#### Task to carry out
All of the data that follows is to be printed exactly, without pictures.

Stored data entries:
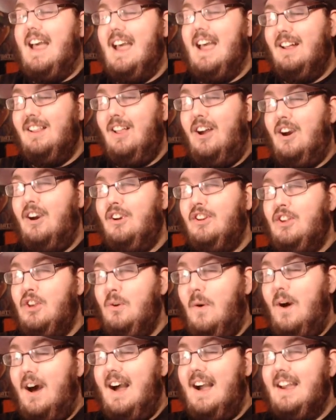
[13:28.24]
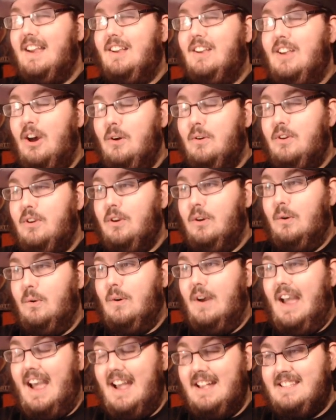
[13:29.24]
LR UI
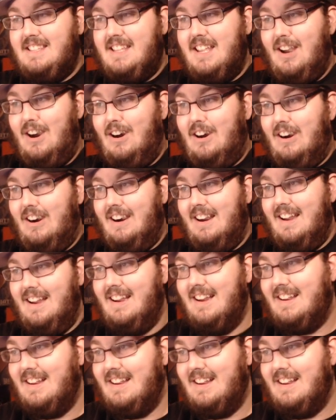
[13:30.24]
Goku. STR.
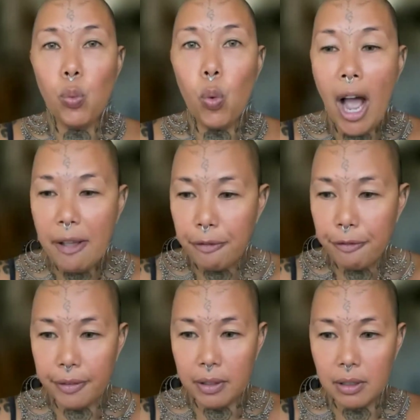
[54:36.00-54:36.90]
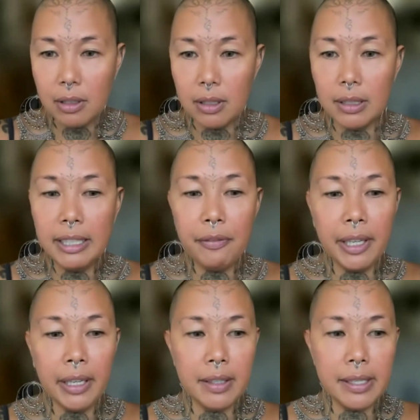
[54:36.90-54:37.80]
had a wife
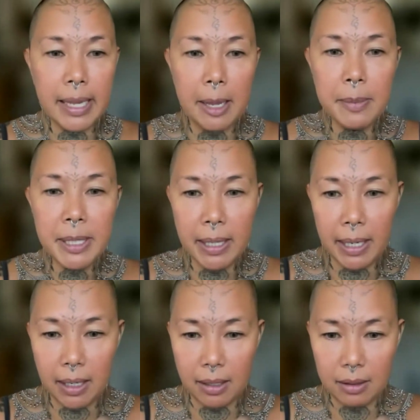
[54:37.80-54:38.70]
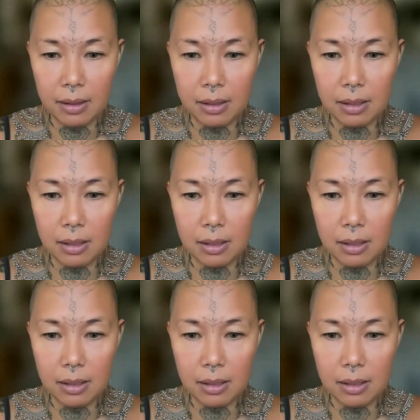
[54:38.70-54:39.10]
living in the same city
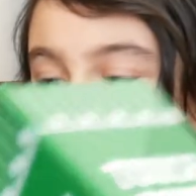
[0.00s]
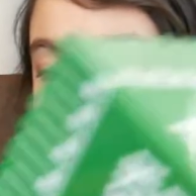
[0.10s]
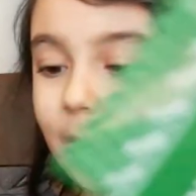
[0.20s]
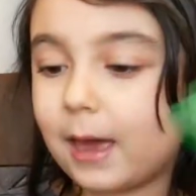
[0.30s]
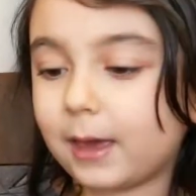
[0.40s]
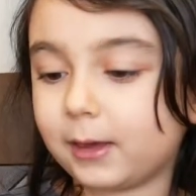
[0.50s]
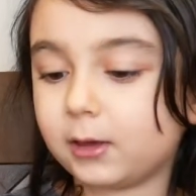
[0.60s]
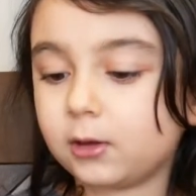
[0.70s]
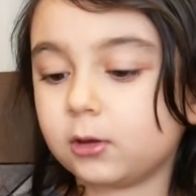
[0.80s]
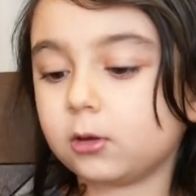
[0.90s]
Pig.
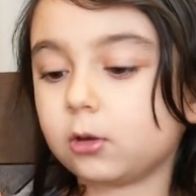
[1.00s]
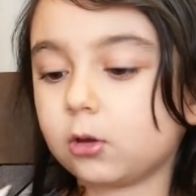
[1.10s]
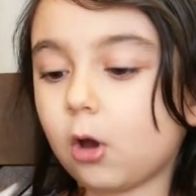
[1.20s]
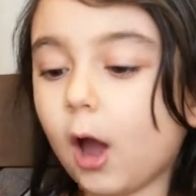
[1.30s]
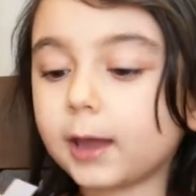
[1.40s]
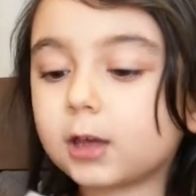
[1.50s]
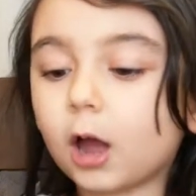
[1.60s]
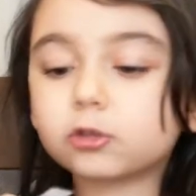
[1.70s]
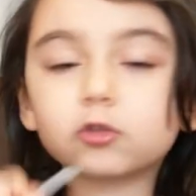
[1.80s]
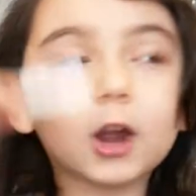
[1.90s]
I
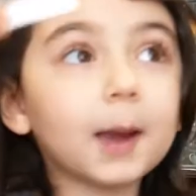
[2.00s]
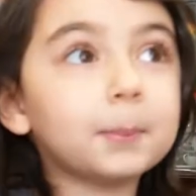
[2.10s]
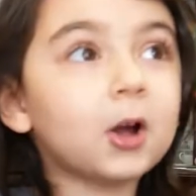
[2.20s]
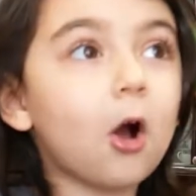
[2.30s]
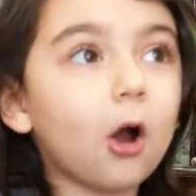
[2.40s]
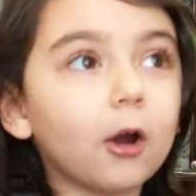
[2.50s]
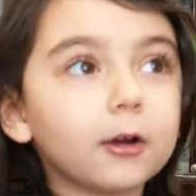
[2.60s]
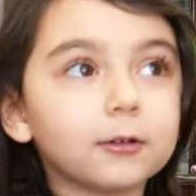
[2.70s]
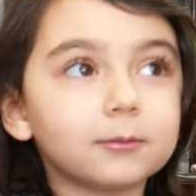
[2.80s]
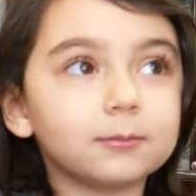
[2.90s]
got trap cards.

#### Exercise output
[13:28.24]
[13:29.24]
LR UI
[13:30.24]
Goku. STR.
[54:36.00-54:36.90]
[54:36.90-54:37.80]
had a wife
[54:37.80-54:38.70]
[54:38.70-54:39.10]
living in the same city
[0.00s]
[0.10s]
[0.20s]
[0.30s]
[0.40s]
[0.50s]
[0.60s]
[0.70s]
[0.80s]
[0.90s]
Pig.
[1.00s]
[1.10s]
[1.20s]
[1.30s]
[1.40s]
[1.50s]
[1.60s]
[1.70s]
[1.80s]
[1.90s]
I
[2.00s]
[2.10s]
[2.20s]
[2.30s]
[2.40s]
[2.50s]
[2.60s]
[2.70s]
[2.80s]
[2.90s]
got trap cards.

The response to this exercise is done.